We have a toaster, which I use, and a toaster oven, which my wife uses, plugged into the same kitchen receptacle. Operating both simultaneously would trip the 20A breaker feeding the receptacle, and I've occasionally thought if the wiring were more accessible, it would be nice if it were double-fed*, but never really seriously considered doing it, mostly because I don't think I've ever seen it in a residential occupancy.

*: this would then be a multi-wire branch circuit, and would require a two-pole GFCI breaker, so it's not exactly practical from a cost perspective...
 
I saw this in another thread:



and wondered if this is common (or even uncommon) practice anywhere.

We have a toaster, which I use, and a toaster oven, which my wife uses, plugged into the same kitchen receptacle. Operating both simultaneously would trip the 20A breaker feeding the receptacle, and I've occasionally thought if the wiring were more accessible, it would be nice if it were double-fed*, but never really seriously considered doing it, mostly because I don't think I've ever seen it in a residential occupancy.

*: this would then be a multi-wire branch circuit, and would require a two-pole GFCI breaker, so it's not exactly practical from a cost perspective...

You still need to GFCI the both those circuits if in the kitchen.
 
It would not be an MWBC if you ran seperate neutrals.
You can break the tab on the neutral side of the duplex as well as the one on the hot side.
 
I've done it with some über-tiny studio apartments. The kitchen is so small that there's only about 12" of counter space. So I mount a 1gang box, run 12/3 back to the panel, and install a regular duplex and a GFCI 2-pole breaker.

MWBC or two 2-wire circuits, both would require a common disconnect.
 
I've done it with some über-tiny studio apartments. The kitchen is so small that there's only about 12" of counter space. So I mount a 1gang box, run 12/3 back to the panel, and install a regular duplex and a GFCI 2-pole breaker.

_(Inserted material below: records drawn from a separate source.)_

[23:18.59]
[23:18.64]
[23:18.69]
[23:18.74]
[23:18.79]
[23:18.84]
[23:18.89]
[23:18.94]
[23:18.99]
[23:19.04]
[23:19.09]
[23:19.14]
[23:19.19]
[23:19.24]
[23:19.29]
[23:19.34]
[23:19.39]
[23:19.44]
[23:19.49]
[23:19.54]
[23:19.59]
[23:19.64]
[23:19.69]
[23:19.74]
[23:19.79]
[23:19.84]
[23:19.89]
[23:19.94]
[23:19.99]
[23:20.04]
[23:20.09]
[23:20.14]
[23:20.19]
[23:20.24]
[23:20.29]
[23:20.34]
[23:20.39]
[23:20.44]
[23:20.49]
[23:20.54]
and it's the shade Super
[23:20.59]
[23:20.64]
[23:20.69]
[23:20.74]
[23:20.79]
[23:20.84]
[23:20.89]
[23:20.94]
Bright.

MWBC or two 2-wire circuits, both would require a common disconnect.

So do you use 20 amp receptacles when you have done this?
 
I saw this in another thread:



and wondered if this is common (or even uncommon) practice anywhere.

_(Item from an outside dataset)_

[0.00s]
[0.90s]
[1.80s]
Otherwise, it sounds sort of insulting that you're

We have a toaster, which I use, and a toaster oven, which my wife uses, plugged into the same kitchen receptacle. Operating both simultaneously would trip the 20A breaker feeding the receptacle, and I've occasionally thought if the wiring were more accessible, it would be nice if it were double-fed*, but never really seriously considered doing it, mostly because I don't think I've ever seen it in a residential occupancy.

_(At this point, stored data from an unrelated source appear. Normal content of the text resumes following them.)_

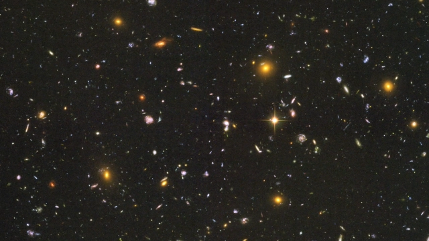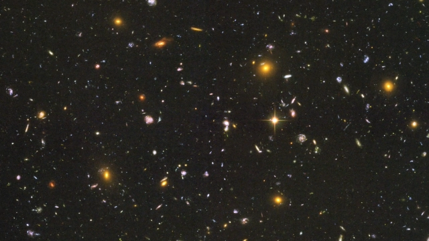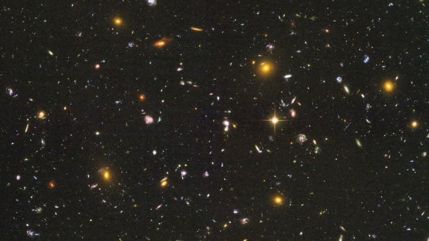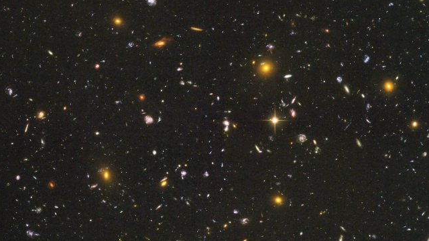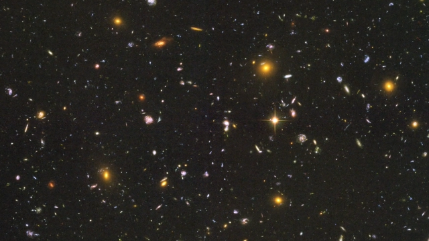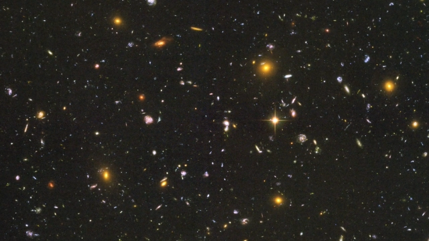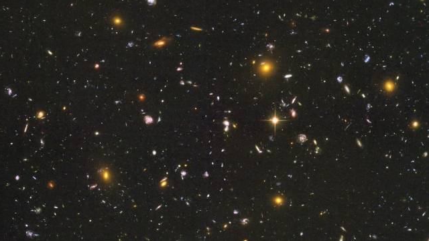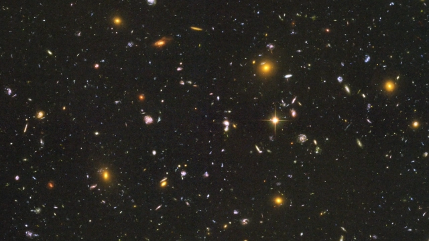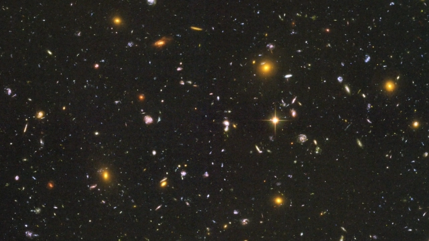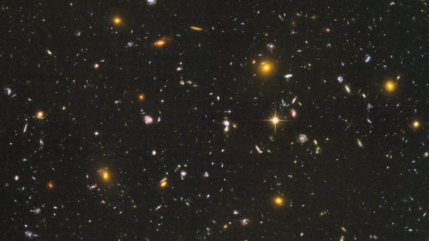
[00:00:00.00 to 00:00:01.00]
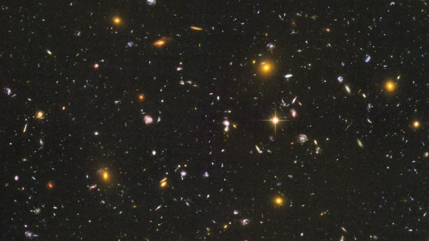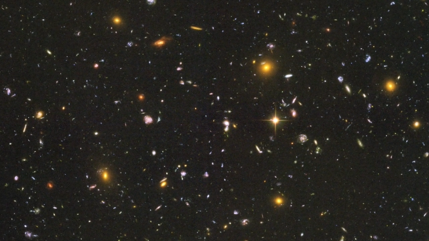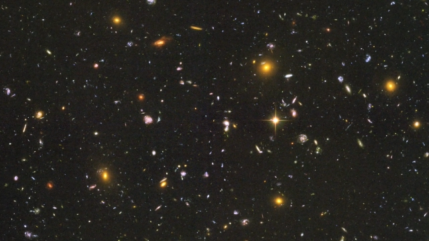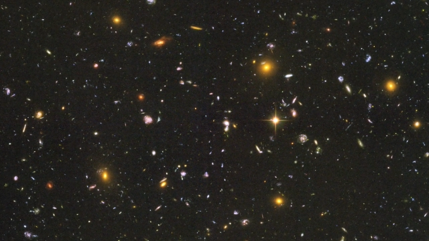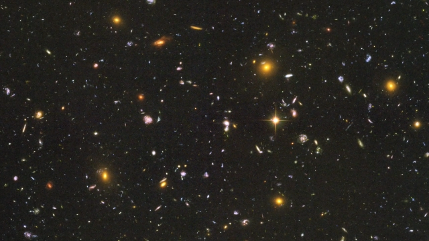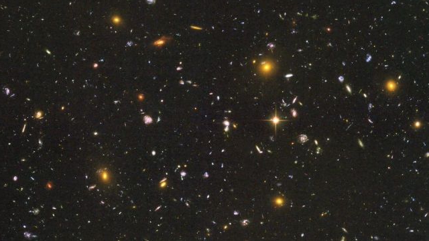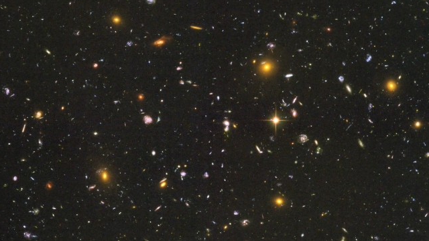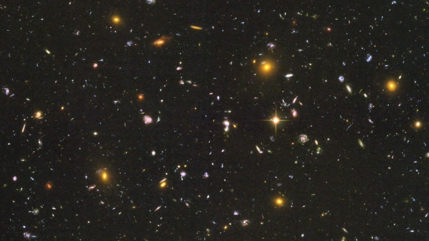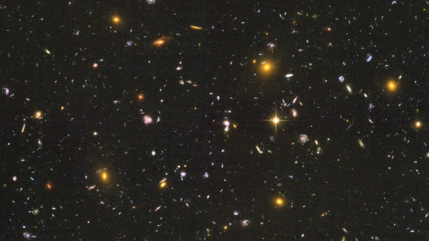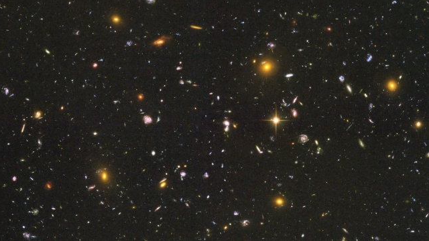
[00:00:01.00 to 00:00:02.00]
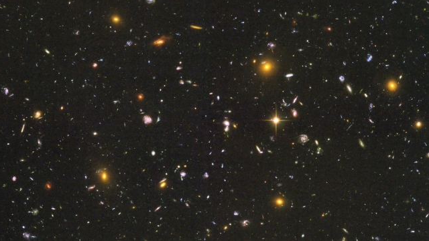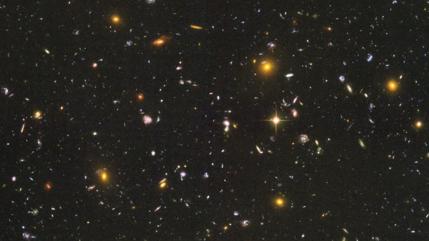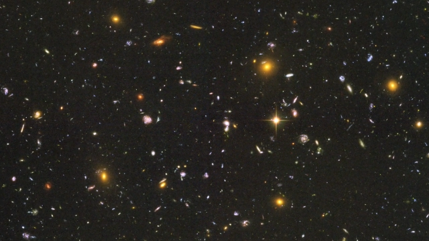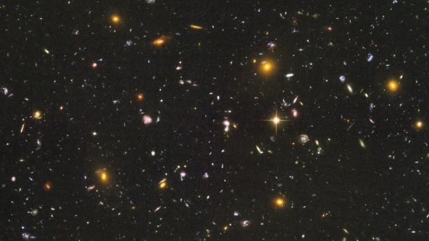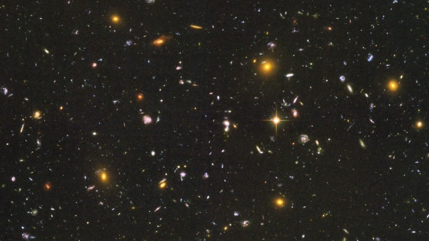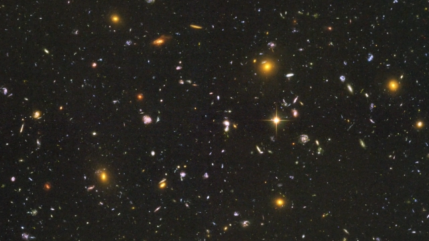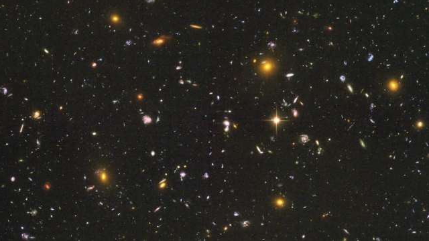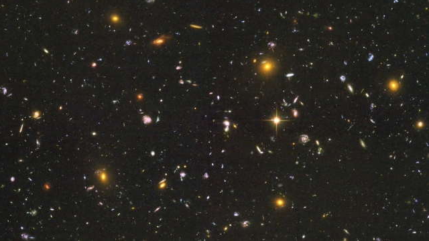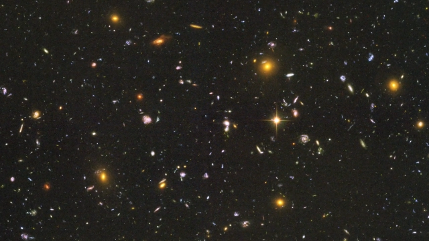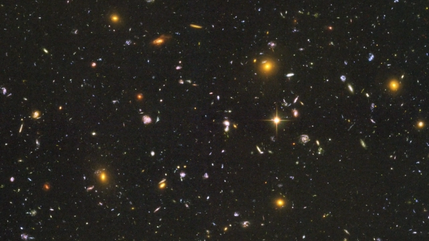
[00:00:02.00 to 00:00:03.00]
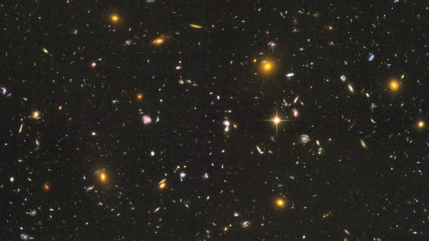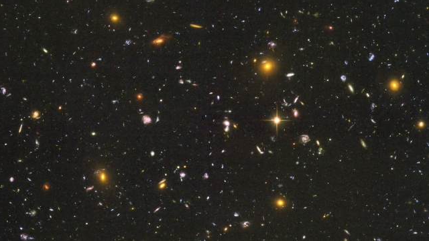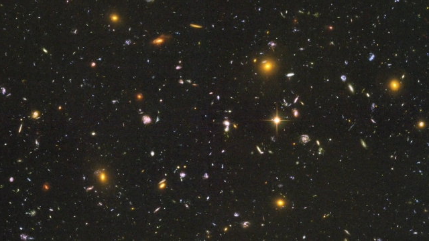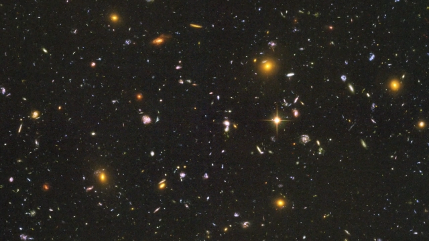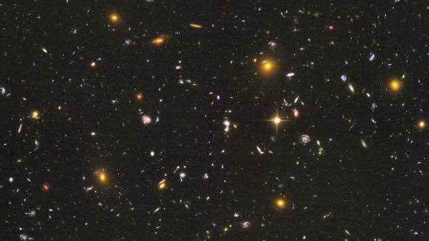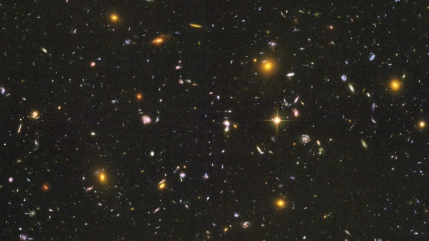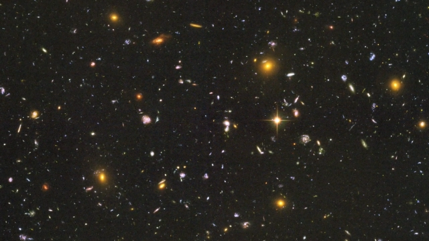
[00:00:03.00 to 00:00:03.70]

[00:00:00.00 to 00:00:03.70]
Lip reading: (no speaker visible)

*: this would then be a multi-wire branch circuit, and would require a two-pole GFCI breaker, so it's not exactly practical from a cost perspective...
Used to be more common to run MWBC,s before handle tie rules started dominating the code. Used to be more common to split kitchen duplex on MWBC's before GFCI rules moved into the kitchen. Now in 2014 NEC it is complexed even more with AFCI requirements.

Practical from a cost perspective really kicks in with the AFCI requirement being added, though there are ways to do do it.

It would not be an MWBC if you ran seperate neutrals.
You can break the tab on the neutral side of the duplex as well as the one on the hot side.
Separate branch circuits on single yoke still require handle ties on the breakers - 210.7
 
Current code cycle requires AFCI as well, so you'd need a 2-pole AFCI, then a two gang box with two gfci receptacles.

Or you could just run two 12-2s, and use dual purpose afci/gfci breakers. Also make sure you're using 20A receptacles if it's the only one on the circuit. You'll probably never have a 20A appliance to plug into it, but I believe it's code nonetheless.
 
Current code cycle requires AFCI as well, so you'd need a 2-pole AFCI, then a two gang box with two gfci receptacles.

Or you could just run two 12-2s, and use dual purpose afci/gfci breakers. Also make sure you're using 20A receptacles if it's the only one on the circuit. You'll probably never have a 20A appliance to plug into it, but I believe it's code nonetheless.

Depends on the code cycle the op is under.